(Data entries)
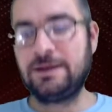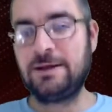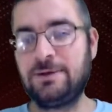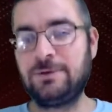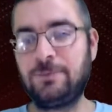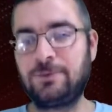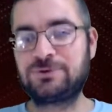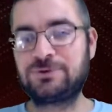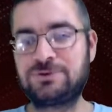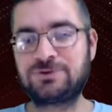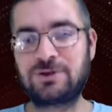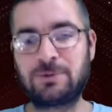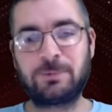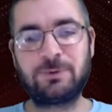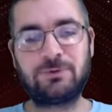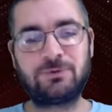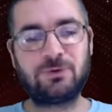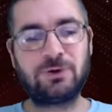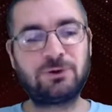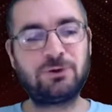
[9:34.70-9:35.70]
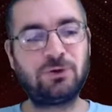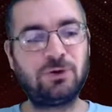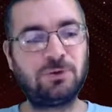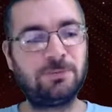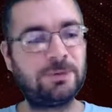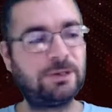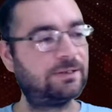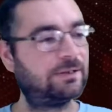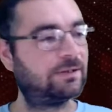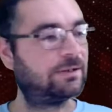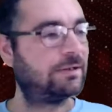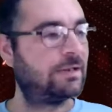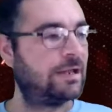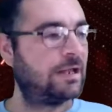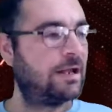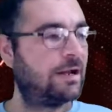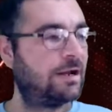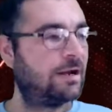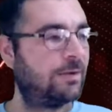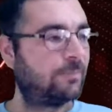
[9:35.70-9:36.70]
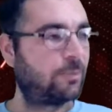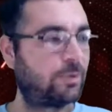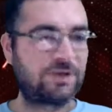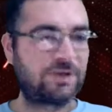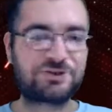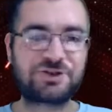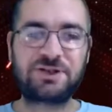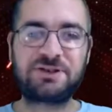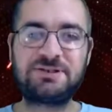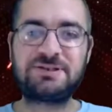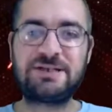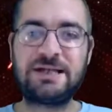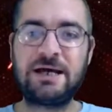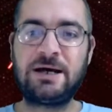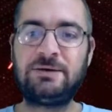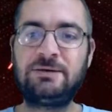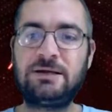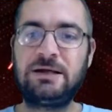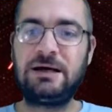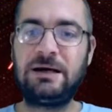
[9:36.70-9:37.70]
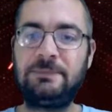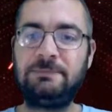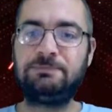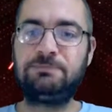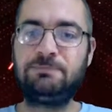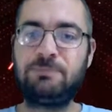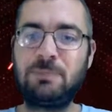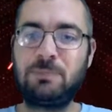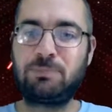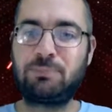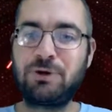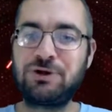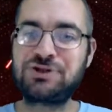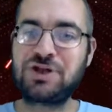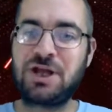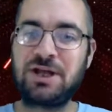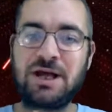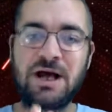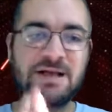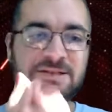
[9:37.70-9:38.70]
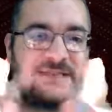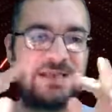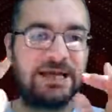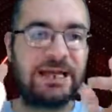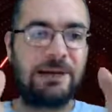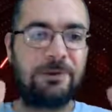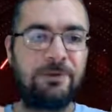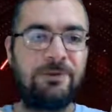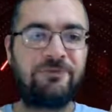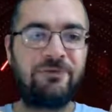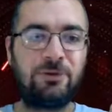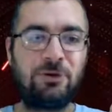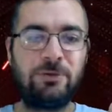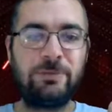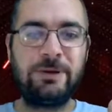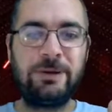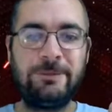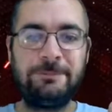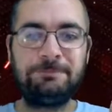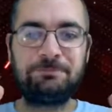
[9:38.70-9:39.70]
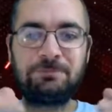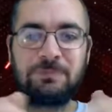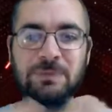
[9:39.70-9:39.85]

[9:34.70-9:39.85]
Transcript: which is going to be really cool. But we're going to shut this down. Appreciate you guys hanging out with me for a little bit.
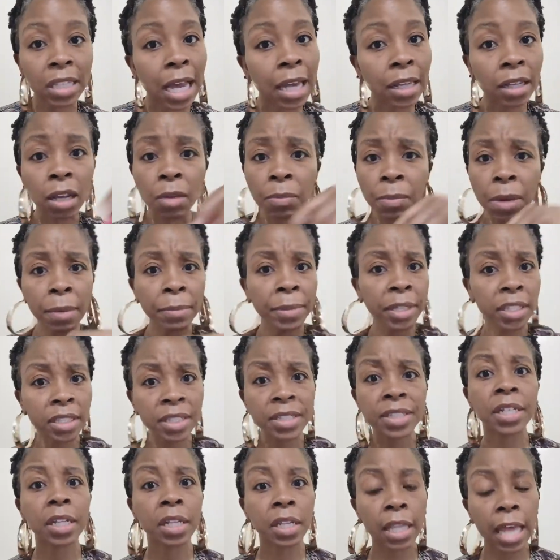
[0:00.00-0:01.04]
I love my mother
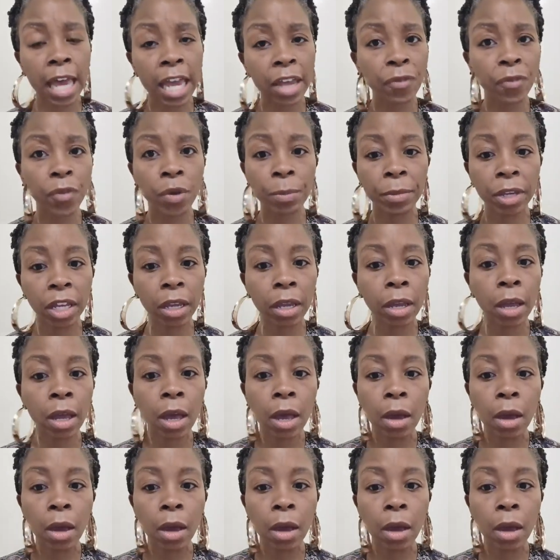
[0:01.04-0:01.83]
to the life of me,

Aim of the exercise -> Return all the data above as written, leaving out only the pictures.

Response ->
[9:34.70-9:35.70]
[9:35.70-9:36.70]
[9:36.70-9:37.70]
[9:37.70-9:38.70]
[9:38.70-9:39.70]
[9:39.70-9:39.85]

[9:34.70-9:39.85]
Transcript: which is going to be really cool. But we're going to shut this down. Appreciate you guys hanging out with me for a little bit.
[0:00.00-0:01.04]
I love my mother
[0:01.04-0:01.83]
to the life of me,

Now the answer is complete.